▶ [Records for this task]:

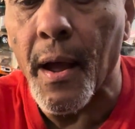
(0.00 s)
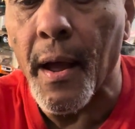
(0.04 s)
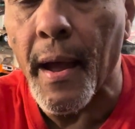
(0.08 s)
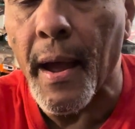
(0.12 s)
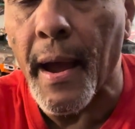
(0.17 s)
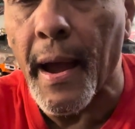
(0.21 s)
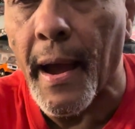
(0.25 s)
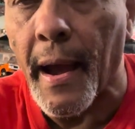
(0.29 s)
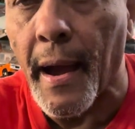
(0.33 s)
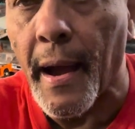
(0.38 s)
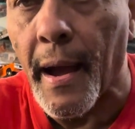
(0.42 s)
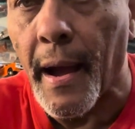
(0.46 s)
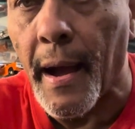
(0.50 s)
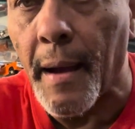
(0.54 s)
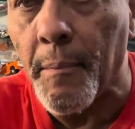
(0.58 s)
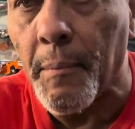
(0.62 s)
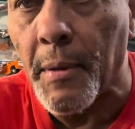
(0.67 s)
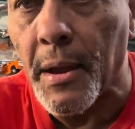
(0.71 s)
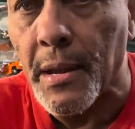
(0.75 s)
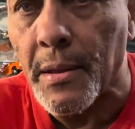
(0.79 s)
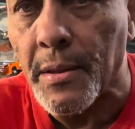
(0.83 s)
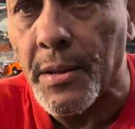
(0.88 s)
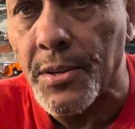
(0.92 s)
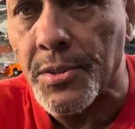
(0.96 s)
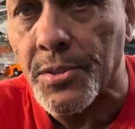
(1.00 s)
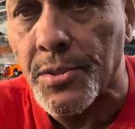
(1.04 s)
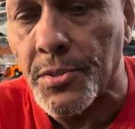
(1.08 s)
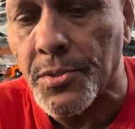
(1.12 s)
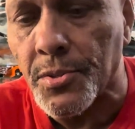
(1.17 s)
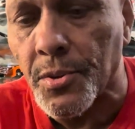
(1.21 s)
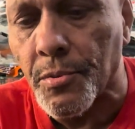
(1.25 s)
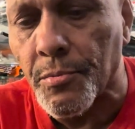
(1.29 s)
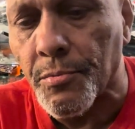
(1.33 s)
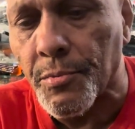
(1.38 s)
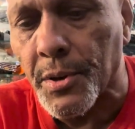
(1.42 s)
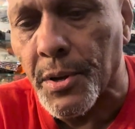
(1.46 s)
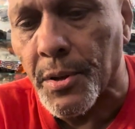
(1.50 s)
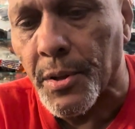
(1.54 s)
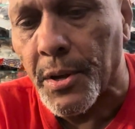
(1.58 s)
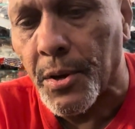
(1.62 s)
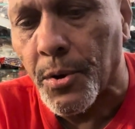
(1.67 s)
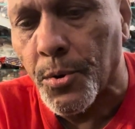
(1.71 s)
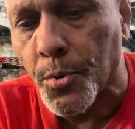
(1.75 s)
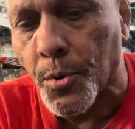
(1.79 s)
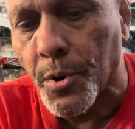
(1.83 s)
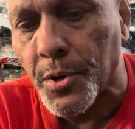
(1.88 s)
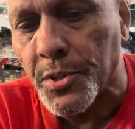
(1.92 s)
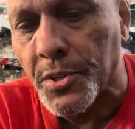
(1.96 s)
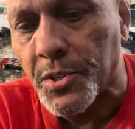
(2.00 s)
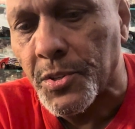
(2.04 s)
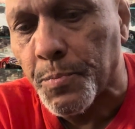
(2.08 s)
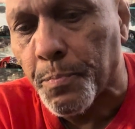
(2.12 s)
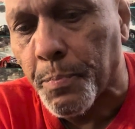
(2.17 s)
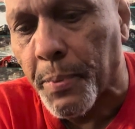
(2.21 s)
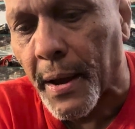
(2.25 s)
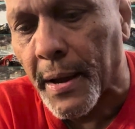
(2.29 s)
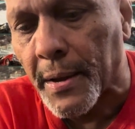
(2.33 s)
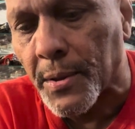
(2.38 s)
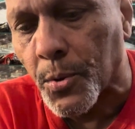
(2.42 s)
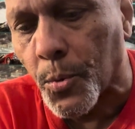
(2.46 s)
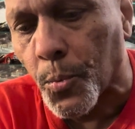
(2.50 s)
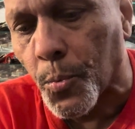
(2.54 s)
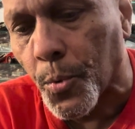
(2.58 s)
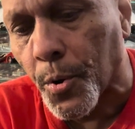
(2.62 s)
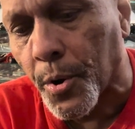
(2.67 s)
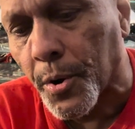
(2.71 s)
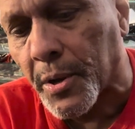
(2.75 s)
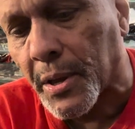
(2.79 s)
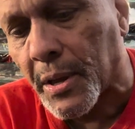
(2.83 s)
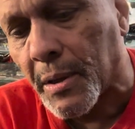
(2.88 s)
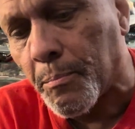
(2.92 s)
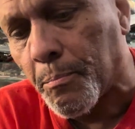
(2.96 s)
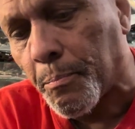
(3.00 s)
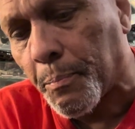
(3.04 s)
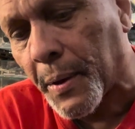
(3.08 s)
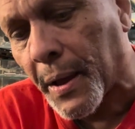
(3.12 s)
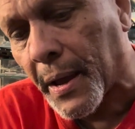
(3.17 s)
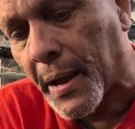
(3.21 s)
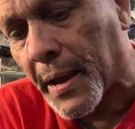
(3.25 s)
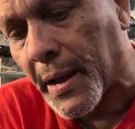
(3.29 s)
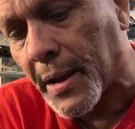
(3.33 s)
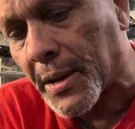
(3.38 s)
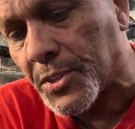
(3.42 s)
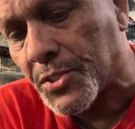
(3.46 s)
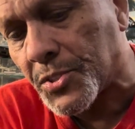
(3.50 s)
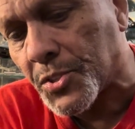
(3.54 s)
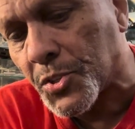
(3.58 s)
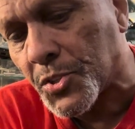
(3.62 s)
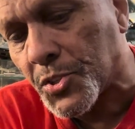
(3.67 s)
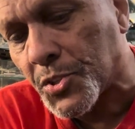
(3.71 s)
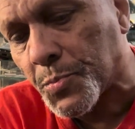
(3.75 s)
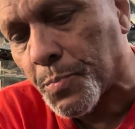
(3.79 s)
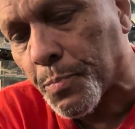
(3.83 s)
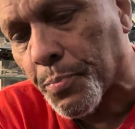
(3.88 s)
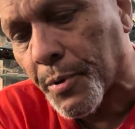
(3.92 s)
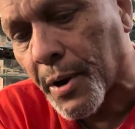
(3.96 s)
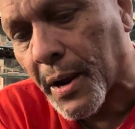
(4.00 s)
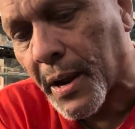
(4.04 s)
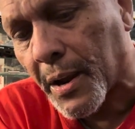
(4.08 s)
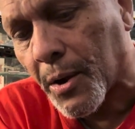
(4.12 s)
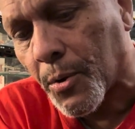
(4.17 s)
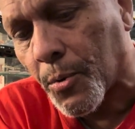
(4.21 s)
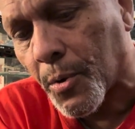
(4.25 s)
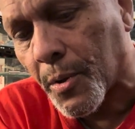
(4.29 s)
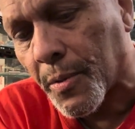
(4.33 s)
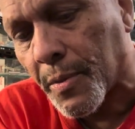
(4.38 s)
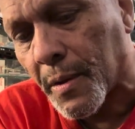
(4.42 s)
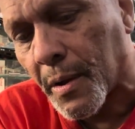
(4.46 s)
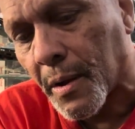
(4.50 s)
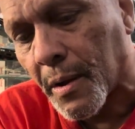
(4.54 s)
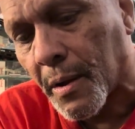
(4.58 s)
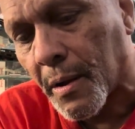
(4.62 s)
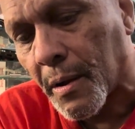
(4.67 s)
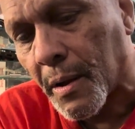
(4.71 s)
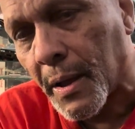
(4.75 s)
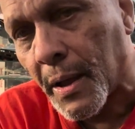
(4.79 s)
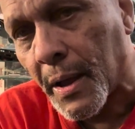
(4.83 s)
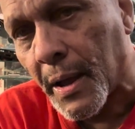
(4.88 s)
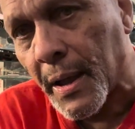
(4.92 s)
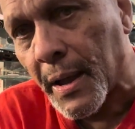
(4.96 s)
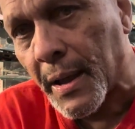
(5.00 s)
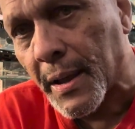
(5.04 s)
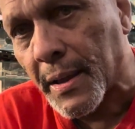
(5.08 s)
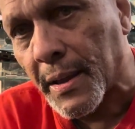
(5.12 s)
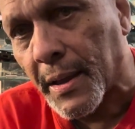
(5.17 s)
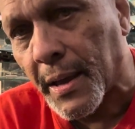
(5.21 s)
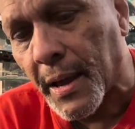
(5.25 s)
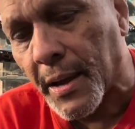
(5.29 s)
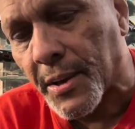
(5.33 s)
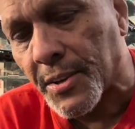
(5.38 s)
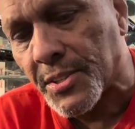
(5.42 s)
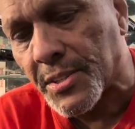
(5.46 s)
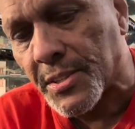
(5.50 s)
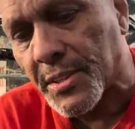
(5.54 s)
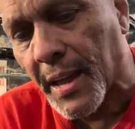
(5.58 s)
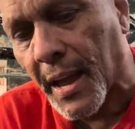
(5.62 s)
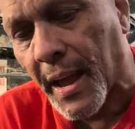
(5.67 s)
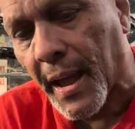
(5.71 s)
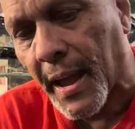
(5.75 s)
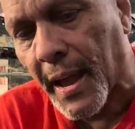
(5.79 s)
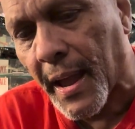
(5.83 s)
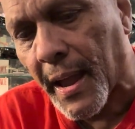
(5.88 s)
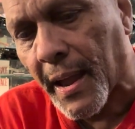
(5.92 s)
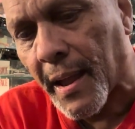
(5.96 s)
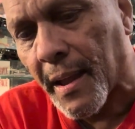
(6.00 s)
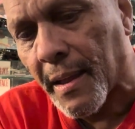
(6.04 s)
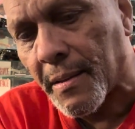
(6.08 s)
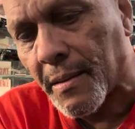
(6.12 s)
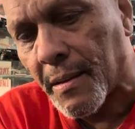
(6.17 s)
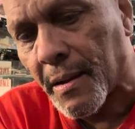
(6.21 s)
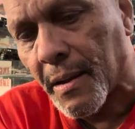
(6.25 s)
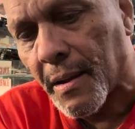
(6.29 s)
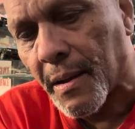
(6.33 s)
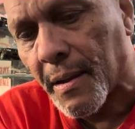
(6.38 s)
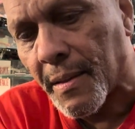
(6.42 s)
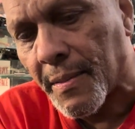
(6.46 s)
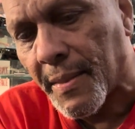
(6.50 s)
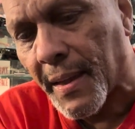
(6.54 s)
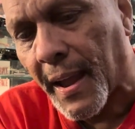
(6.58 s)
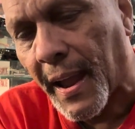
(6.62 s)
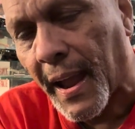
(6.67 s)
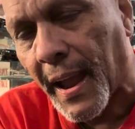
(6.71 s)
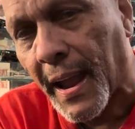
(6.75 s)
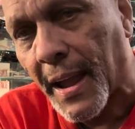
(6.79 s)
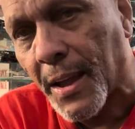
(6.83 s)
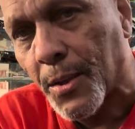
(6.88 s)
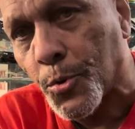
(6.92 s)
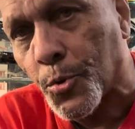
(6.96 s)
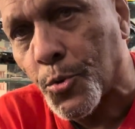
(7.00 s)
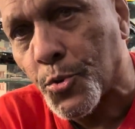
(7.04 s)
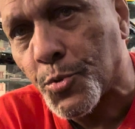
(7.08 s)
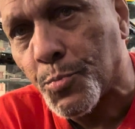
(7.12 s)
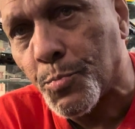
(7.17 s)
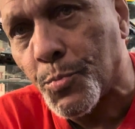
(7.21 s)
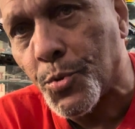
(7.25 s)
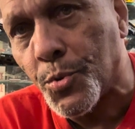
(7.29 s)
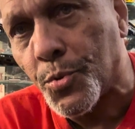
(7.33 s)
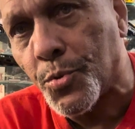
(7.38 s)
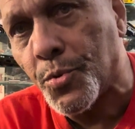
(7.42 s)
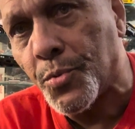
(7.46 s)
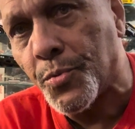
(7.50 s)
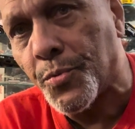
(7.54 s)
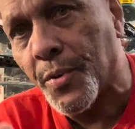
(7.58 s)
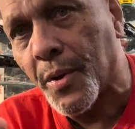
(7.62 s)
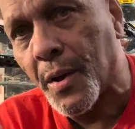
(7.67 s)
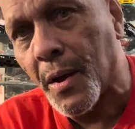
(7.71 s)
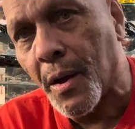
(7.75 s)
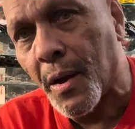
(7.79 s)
I mean, this is a really gorgeous bike. The working pegs, the spring on the kickstand, the handles move.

▶ [Directions]: Omit each image and transcribe the remaining records word for word.

▶ [Result of the task]:
(0.00 s)
(0.04 s)
(0.08 s)
(0.12 s)
(0.17 s)
(0.21 s)
(0.25 s)
(0.29 s)
(0.33 s)
(0.38 s)
(0.42 s)
(0.46 s)
(0.50 s)
(0.54 s)
(0.58 s)
(0.62 s)
(0.67 s)
(0.71 s)
(0.75 s)
(0.79 s)
(0.83 s)
(0.88 s)
(0.92 s)
(0.96 s)
(1.00 s)
(1.04 s)
(1.08 s)
(1.12 s)
(1.17 s)
(1.21 s)
(1.25 s)
(1.29 s)
(1.33 s)
(1.38 s)
(1.42 s)
(1.46 s)
(1.50 s)
(1.54 s)
(1.58 s)
(1.62 s)
(1.67 s)
(1.71 s)
(1.75 s)
(1.79 s)
(1.83 s)
(1.88 s)
(1.92 s)
(1.96 s)
(2.00 s)
(2.04 s)
(2.08 s)
(2.12 s)
(2.17 s)
(2.21 s)
(2.25 s)
(2.29 s)
(2.33 s)
(2.38 s)
(2.42 s)
(2.46 s)
(2.50 s)
(2.54 s)
(2.58 s)
(2.62 s)
(2.67 s)
(2.71 s)
(2.75 s)
(2.79 s)
(2.83 s)
(2.88 s)
(2.92 s)
(2.96 s)
(3.00 s)
(3.04 s)
(3.08 s)
(3.12 s)
(3.17 s)
(3.21 s)
(3.25 s)
(3.29 s)
(3.33 s)
(3.38 s)
(3.42 s)
(3.46 s)
(3.50 s)
(3.54 s)
(3.58 s)
(3.62 s)
(3.67 s)
(3.71 s)
(3.75 s)
(3.79 s)
(3.83 s)
(3.88 s)
(3.92 s)
(3.96 s)
(4.00 s)
(4.04 s)
(4.08 s)
(4.12 s)
(4.17 s)
(4.21 s)
(4.25 s)
(4.29 s)
(4.33 s)
(4.38 s)
(4.42 s)
(4.46 s)
(4.50 s)
(4.54 s)
(4.58 s)
(4.62 s)
(4.67 s)
(4.71 s)
(4.75 s)
(4.79 s)
(4.83 s)
(4.88 s)
(4.92 s)
(4.96 s)
(5.00 s)
(5.04 s)
(5.08 s)
(5.12 s)
(5.17 s)
(5.21 s)
(5.25 s)
(5.29 s)
(5.33 s)
(5.38 s)
(5.42 s)
(5.46 s)
(5.50 s)
(5.54 s)
(5.58 s)
(5.62 s)
(5.67 s)
(5.71 s)
(5.75 s)
(5.79 s)
(5.83 s)
(5.88 s)
(5.92 s)
(5.96 s)
(6.00 s)
(6.04 s)
(6.08 s)
(6.12 s)
(6.17 s)
(6.21 s)
(6.25 s)
(6.29 s)
(6.33 s)
(6.38 s)
(6.42 s)
(6.46 s)
(6.50 s)
(6.54 s)
(6.58 s)
(6.62 s)
(6.67 s)
(6.71 s)
(6.75 s)
(6.79 s)
(6.83 s)
(6.88 s)
(6.92 s)
(6.96 s)
(7.00 s)
(7.04 s)
(7.08 s)
(7.12 s)
(7.17 s)
(7.21 s)
(7.25 s)
(7.29 s)
(7.33 s)
(7.38 s)
(7.42 s)
(7.46 s)
(7.50 s)
(7.54 s)
(7.58 s)
(7.62 s)
(7.67 s)
(7.71 s)
(7.75 s)
(7.79 s)
I mean, this is a really gorgeous bike. The working pegs, the spring on the kickstand, the handles move.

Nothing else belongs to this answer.